It's years past and I'm talking now, more or less publicly, albeit anonymously. Does this negate what happened to me? Am I unbelievable? You don't know me at all. Are you inclined to believe me? Or am I a lying slut? I have no idea what any of the other women I've mentioned have said or done. None of us are famous, even a little bit.
But really, except for the fame part, if I spoke publicly about any of this---well, who would care? There would be no TV cameras, no journalists who would care. Family and friends of the assailants in each of these incidents would vehemently deny that there was any assault. Or each of us asked for it. She was married to him, after all, right? They were dating--he was just trying to woo her back when she wanted to break up.
The only difference is whether or not you'd ever hear a word about it. And of course, you would not.
But really, it's no different the level of fame or wealth. Some people talk about it. They are very brave. Some people do not--also often for very brave reasons.
Personally, I wrestle with not having come forward about the first person who sexually assaulted me. Now, I know I was not the last but by the time I learned of the others--none of whom were going to report, no way---there is no way I would have been believed. I had very good reasons for not saying anything at the time. Mostly because I was very young. The reasons were true for many years. Now, all the people who could have been hurt by the reveal are all dead. But not the other victims. Not the ones I know about for sure. And I wrestle with whether I had said anything would have affected anyone for the better. I have no doubt my life would have been hell. I have serious doubts anything would have happened to him. But I don't know. I was very young, very naïve, very ignorant. I had a lot to lose. At least as much as my attacker. I think more, but then, it's me, so I would think that.

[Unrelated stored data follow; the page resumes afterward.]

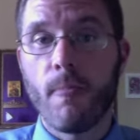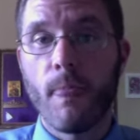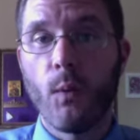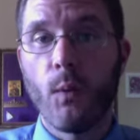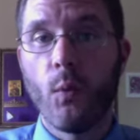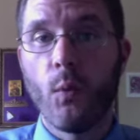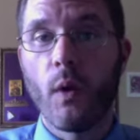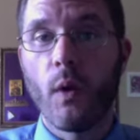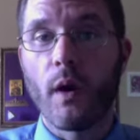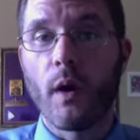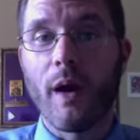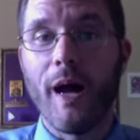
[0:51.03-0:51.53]

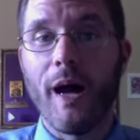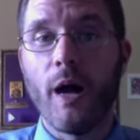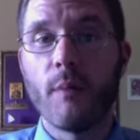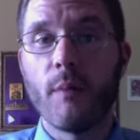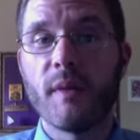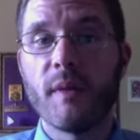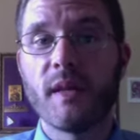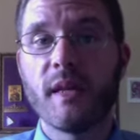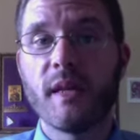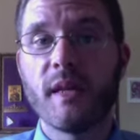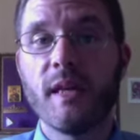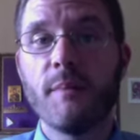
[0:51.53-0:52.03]
where I'll be
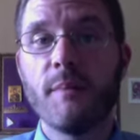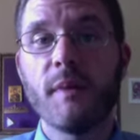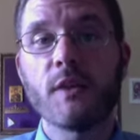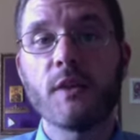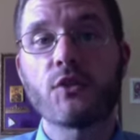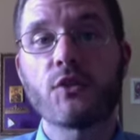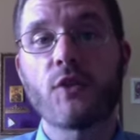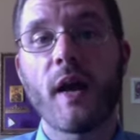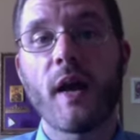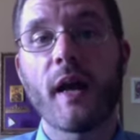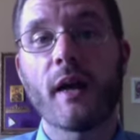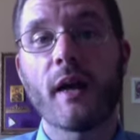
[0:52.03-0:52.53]
keeping
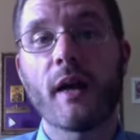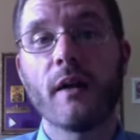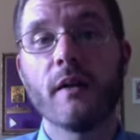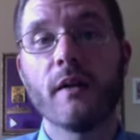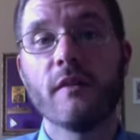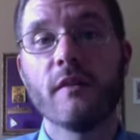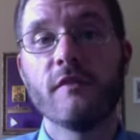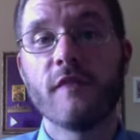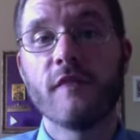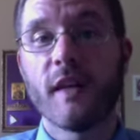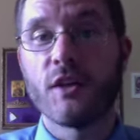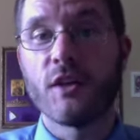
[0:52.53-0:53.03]
track of
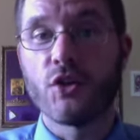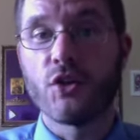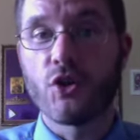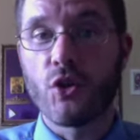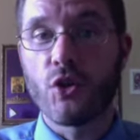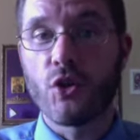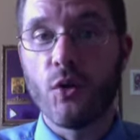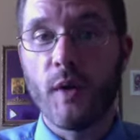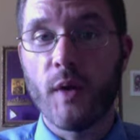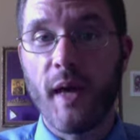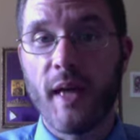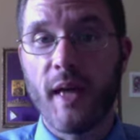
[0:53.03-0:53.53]
and
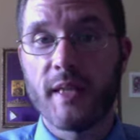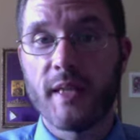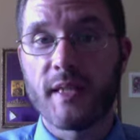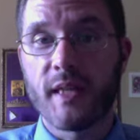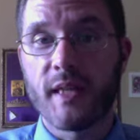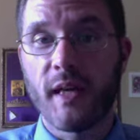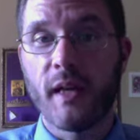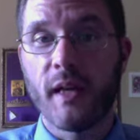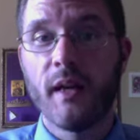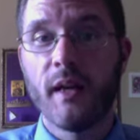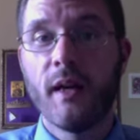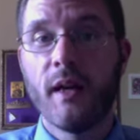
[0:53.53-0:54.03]

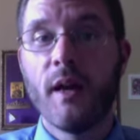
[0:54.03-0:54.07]
showcasing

How is this any different than Lady Gaga? I mean, she can sing and I cannot. She's famous and I am not, nor do I want to be. But really, what else is different except that the only platform I have is personal and anonymous and she's famous enough to be listened to?
Why would I be believable?
I am sorry that that happened to you. I appreciate you telling us about it. In particular I appreciate the potential risk you are taking, the fear, and even sacrifice by putting yourself out there to possibly be insulted, humiliated, or to be re-traumatized for no particular reason than the memories coming up. I hope that someone will be able to learn something from your participation.
I appreciate your sentiment but I don't particularly feel as though I risked anything by writing about this in this thread. I've done so on this board before. I don't need sympathy or an apologies.
As I mentioned, it was a long time ago, and the people who would have been hurt by the revelations are dead. I consider this discussion to be absolutely risk free because I realize completely who the people are who are objecting to women talking about their past sexual assaults and rapes--without providing video, corroborating details, the testimony of at least 4 male witnesses, and lab evidence. I even understand why at least some of them raise so many and such loud disgusting 'objections.'
My biggest debate over talking about this on this forum is whether or not I should, knowing that certain people really, really, really get off on details. And I mean: get off. They pretend they want to examine evidence but I think we all know what they really want. Oh, and the opportunity to prove that it wasnt' really rape, that women are liars, sluts, asking for it. I'm not sure which is the biggest thrill: the thought of viewing a rape, or the opportunity to declare that it wasn't really rape after all and to keep up that perpetual loop of assault/defense/denial of events. Makes the whole experience last longer for the pervs who get off on that sort of thing.
Re: Lady Gaga and her reveal. Despite what some people think or seem to want to believe, rape and sexual assault need not destroy a person's life. I'm pretty happy with my life and rarely think about being assaulted. I've had a pretty normal life, normal romances, a long time marriage, career, kids. Lady Gaga has had a wildly successful career and is moving forward in that. The thing about her reveal, mine, anyone's revelation of previous sexual assault: It's far, far, far too common an occurrence. It can and does happen to people from any and all walks of life, but particularly to the young and vulnerable, and more often to girls and women but also to boys and men. But it's also survivable. People can and do go on to build good lives for themselves. Those are the two powerful messages: It can happen to anyone and you can survive and build a successful, happy life despite the attempt by some rapist to destroy you, to wipe you out.
I wish I understood what could be done to fix or reform or heal those who sexually assault, exploit, rape other people. Most of the perpetrators are male. So far, the biggest effort any male on this forum has made about preventing rape is: they don't personally rape women. Oh, and women should be better educated about how to prevent being raped. As if this isn't something we grow up hearing about, learning about every single day of our lives, from puberty forward, which, sadly enough is too late for some children and far too little for any victim.
Why doesn't anyone seem interested in preventing rape by changing how men behave? Their attitudes towards women, towards sex, towards power, entitlement?